Knapic has a few tips for marketers looking to use social video to reach that epic audience. She says:
- "Simplify and keep it relevant -- You don't need a lot of content to make a big impact as evidenced by the Oreo tweet. The same principle applies to video. It's more important to create something simple and timely by using photos and video clips that you may already have or can shoot quickly, than creating something that is no longer relevant if it takes weeks or months to create."
- "Create videos that can be understood without audio -- Videos auto-play without sound in Twitter or Facebook news feeds unless a viewer chooses to turn it on. Additionally, we know that people browse social media while watching TV. In fact, last year, there were 28.5 million tweets during the Super Bowl so it's important to keep in mind that people may be seeing your content on mute because they are watching the big game with others. As such, use captions and titles to create videos that still have meaning, whether or not you can hear them."

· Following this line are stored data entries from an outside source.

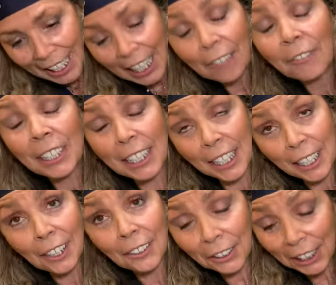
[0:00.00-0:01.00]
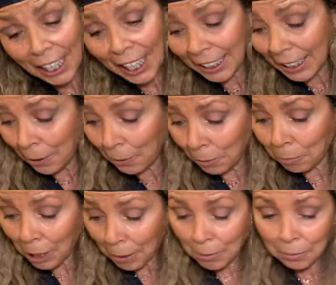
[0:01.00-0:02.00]
If it's a younger cat, they will
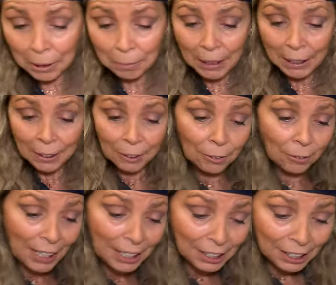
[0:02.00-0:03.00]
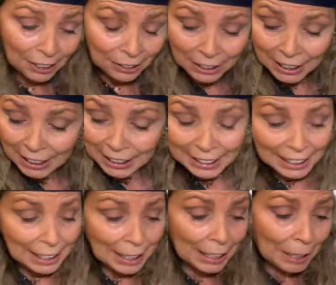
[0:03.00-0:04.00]
probably be a little feistier
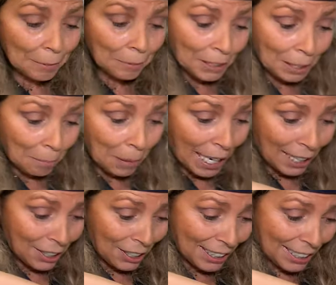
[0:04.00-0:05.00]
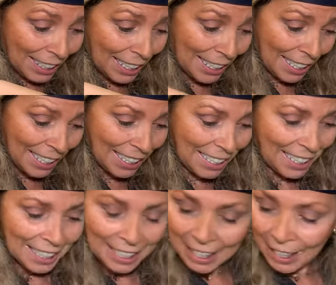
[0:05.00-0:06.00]
than, than, than Patches.
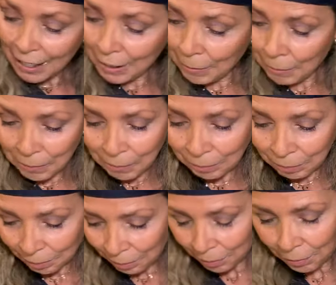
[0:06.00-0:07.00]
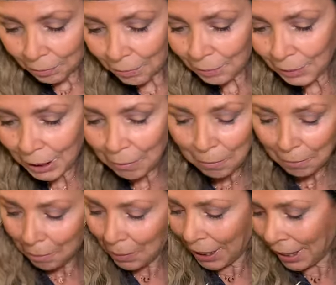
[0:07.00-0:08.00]
Um,
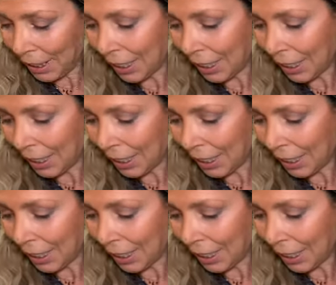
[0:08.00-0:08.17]
but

- "Keep your content short -- As a general rule of thumb, keep your videos as short as possible and only as long as required to get your point across. It's especially important to grab your viewer's attention within the first 3 seconds of your video to capture their attention amidst competing content."
These days, though, video is becoming a real-time medium. You can live stream to YouTube or Periscope, and some brands may want to try this on game day. What do they need to know? "Big events and holidays such as the Super Bowl may not be the right time share your traditional company overview with the world, but it is a great time for more subtle brand placement by being part of the conversation," says Knapic. "By leveraging DIY tools, marketers and small businesses should feel empowered to create relevant and timely video marketing content that looks professional."
With that in mind, she continues: "Depending on your business, some easy ideas include using your iPhone or camera to capture a few photos or short video clips of product use or placement at game day parties, employees' reactions captured during the events (wearing branded company swag and with their permission of course), or the use of football-themed props when filming."
Good luck on game day, marketers! You've got this!